The finding that an employer cannot dismiss an employee who is in receipt of disability benefit without an express power to do so is not a new point. However, this case makes it clear that any clause that attempts to deal with this issue must be clearly drafted. Here, a general power to dismiss, although an express clause, did not prevent a clause being implied to protect the employee’s right to receive the benefit. To try and manage this issue, the contract should contain an express power permitting the employer to dismiss even if the dismissal will deprive the employee of their disability benefit. This is especially crucial if, as in this case, the benefit is very generous. Mr Awan’s benefit potentially paid him through to retirement and in some cases, this can equate to a very significant sum.
Inquiry into use of NDAs
The Women and Equalities Committee has launched an inquiry into the use of non-disclosure agreements (NDAs) in the context of harassment and discrimination claims. This inquiry follows the narrower consideration of the use of NDAs in sexual harassment claims which has received significant focus recently due to the “Me Too” campaign.

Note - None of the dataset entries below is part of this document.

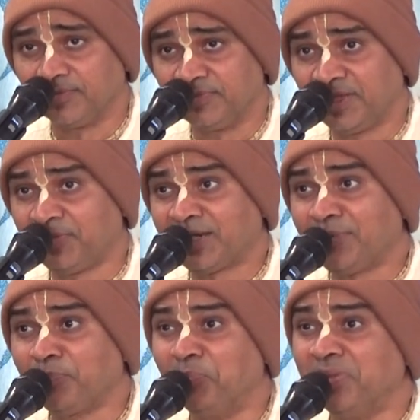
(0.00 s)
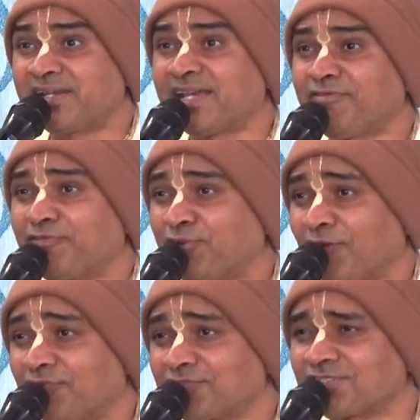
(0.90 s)
they become bereft
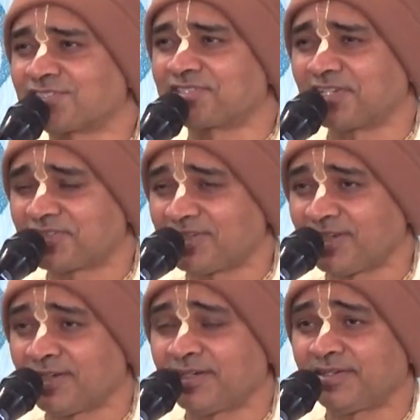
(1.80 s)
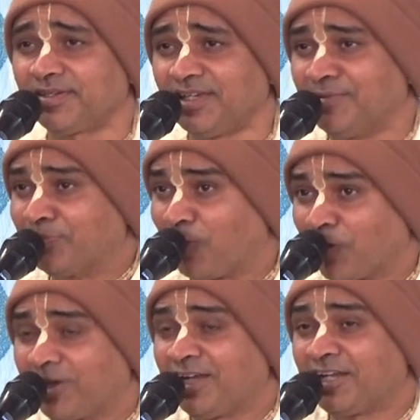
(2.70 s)
of such an
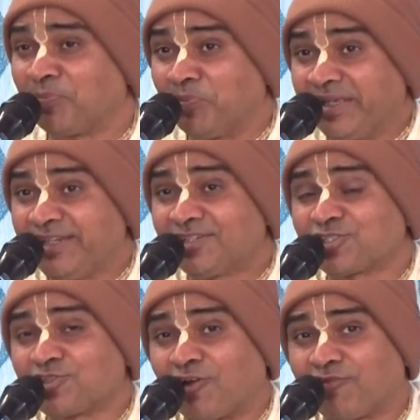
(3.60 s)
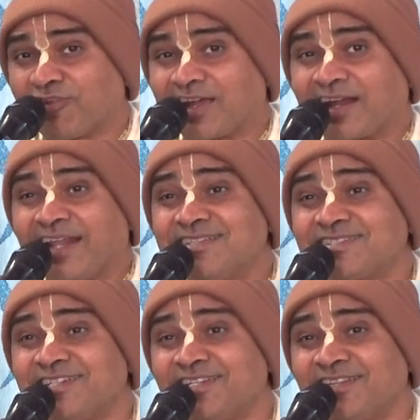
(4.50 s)
important means of
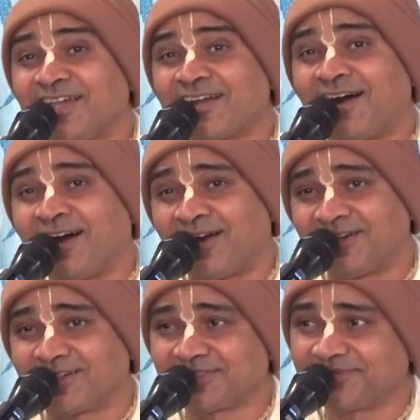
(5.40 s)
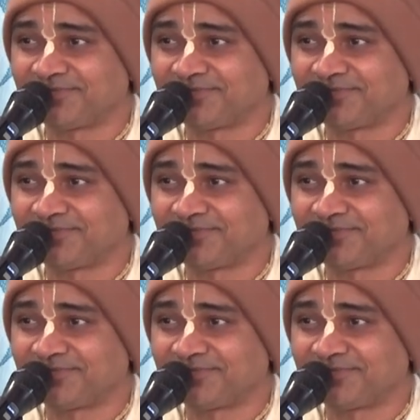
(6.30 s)
cleansing their heart.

The Committee has asked for written submissions by 31 January 2019. The terms of reference cover issues such as whether there are particular areas where NDAs are more likely to be used, whether they should be banned, and whether employers should be required to disclose their use.
Why this matters?
This remains a difficult issue. The use of NDAs to cover up serious, potentially criminal behaviour, has rightly received widespread criticism as the issue has come to light. However, confidentiality is often a key term for employers seeking to reach settlements in employment litigation, particularly if the employer does not admit liability but chooses to settle for commercial reasons. Should NDAs or confidentiality clauses become unlawful, there is a risk that employers will not settle cases, placing a further burden on the already overstretched tribunal system.
Autumn 2018 Budget – key employment implications
IR35 has long been relied upon by end-users who engage independent contractors via personal services companies. The impact of IR35 is that it insulates the end-user from any employment-related tax liability if the individual providing the services is deemed to be a de facto employee of the end-user. Instead, the personal services company will be responsible for such taxes. The benefit of IR35 was closed from 6 April 2017 in respect of services provided to public sector bodies. In his Autumn Budget, the Chancellor said that he will extend the removal of this benefit to large and medium-sized private businesses with effect from 6 April 2020. Small businesses will, however, continue to have the protection of the IR35 regime.
The Chancellor also announced that the government’s proposal to introduce employer Class 1A National Insurance contributions on termination payments over £30,000 has been delayed until April 2020.